=== Task to complete ===
What is needed is a word-for-word copy of the lines below from the one with "(616.64 s to 617.64 s)" through the one with "(621.64 s to 622.64 s)", both included, with every picture left out.

Extracted data entries:
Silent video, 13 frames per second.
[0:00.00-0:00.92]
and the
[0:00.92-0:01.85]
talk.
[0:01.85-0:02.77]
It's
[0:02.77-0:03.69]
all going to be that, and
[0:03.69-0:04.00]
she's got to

---

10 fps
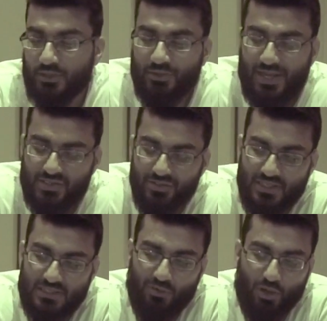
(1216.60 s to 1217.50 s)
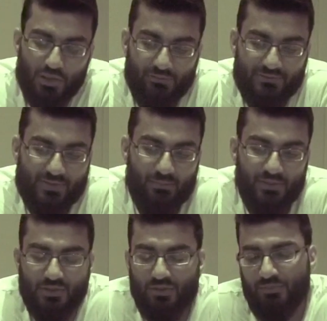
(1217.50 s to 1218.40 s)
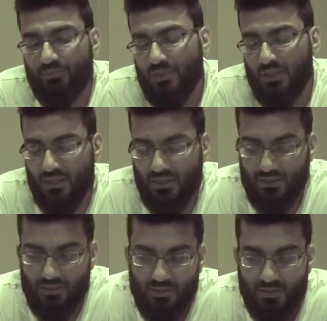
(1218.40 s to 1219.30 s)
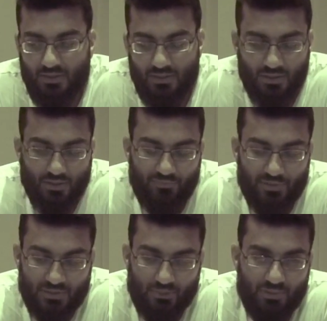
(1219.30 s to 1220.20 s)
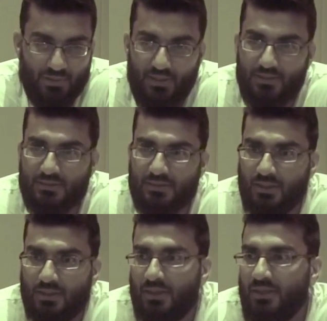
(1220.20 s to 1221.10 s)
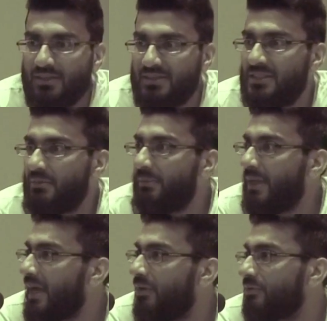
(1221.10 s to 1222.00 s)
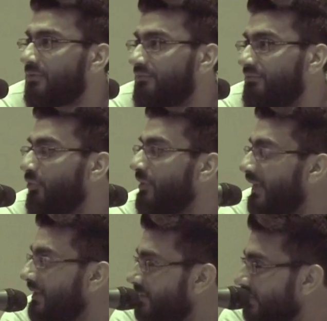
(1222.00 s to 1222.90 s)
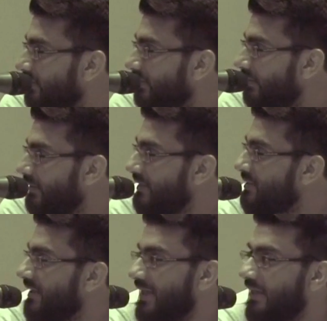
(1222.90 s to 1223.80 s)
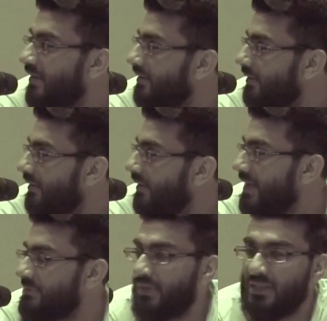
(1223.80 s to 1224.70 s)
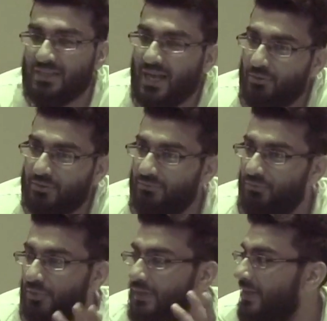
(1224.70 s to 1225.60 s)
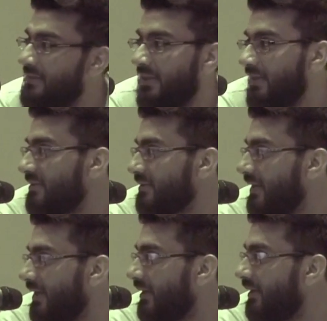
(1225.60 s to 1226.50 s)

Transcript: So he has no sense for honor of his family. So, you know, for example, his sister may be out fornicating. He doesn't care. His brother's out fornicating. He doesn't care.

...

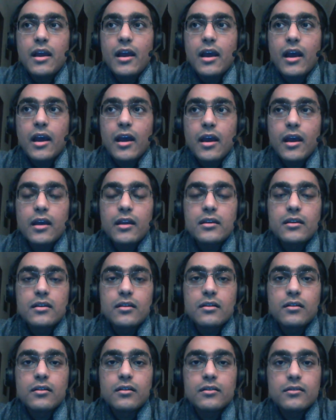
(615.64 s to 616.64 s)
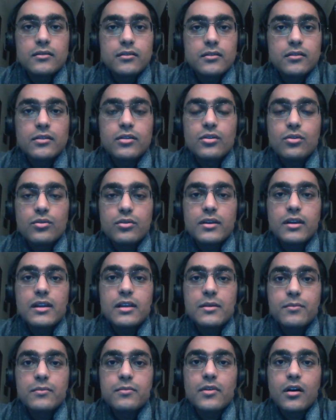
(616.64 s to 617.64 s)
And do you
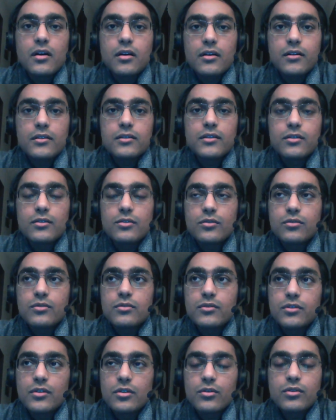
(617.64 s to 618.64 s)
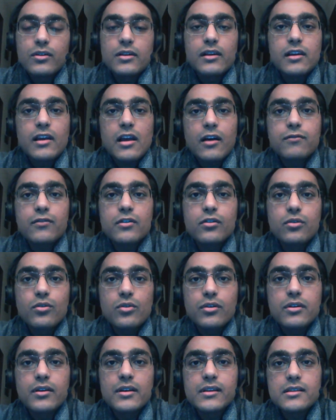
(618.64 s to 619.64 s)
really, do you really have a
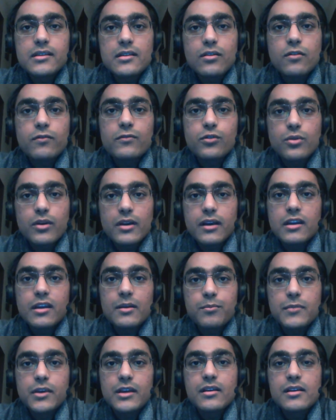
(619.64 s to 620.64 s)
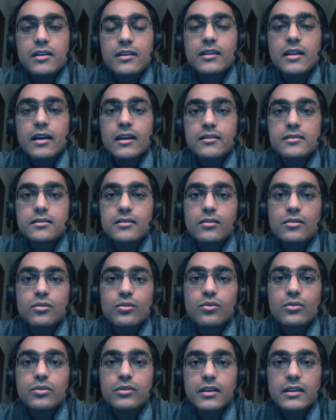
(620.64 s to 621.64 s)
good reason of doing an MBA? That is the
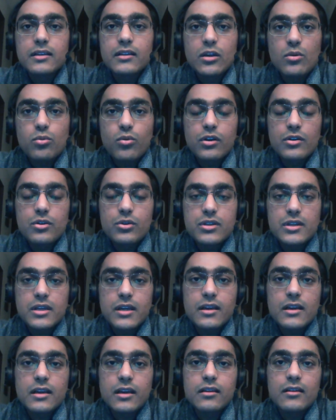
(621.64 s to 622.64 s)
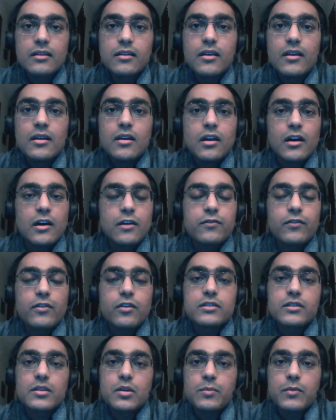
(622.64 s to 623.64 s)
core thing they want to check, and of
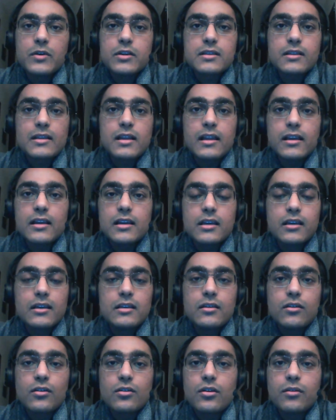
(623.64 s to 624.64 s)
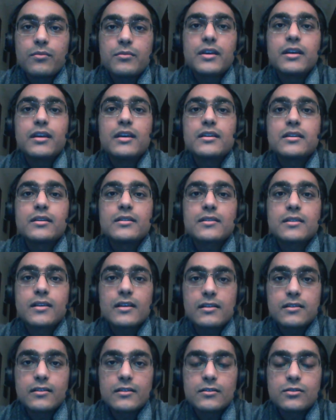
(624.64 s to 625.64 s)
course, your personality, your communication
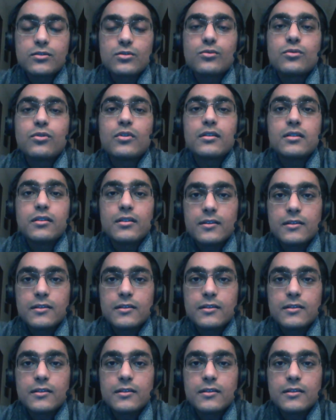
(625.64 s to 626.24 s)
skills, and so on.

=== Result of this task ===
(616.64 s to 617.64 s)
And do you
(617.64 s to 618.64 s)
(618.64 s to 619.64 s)
really, do you really have a
(619.64 s to 620.64 s)
(620.64 s to 621.64 s)
good reason of doing an MBA? That is the
(621.64 s to 622.64 s)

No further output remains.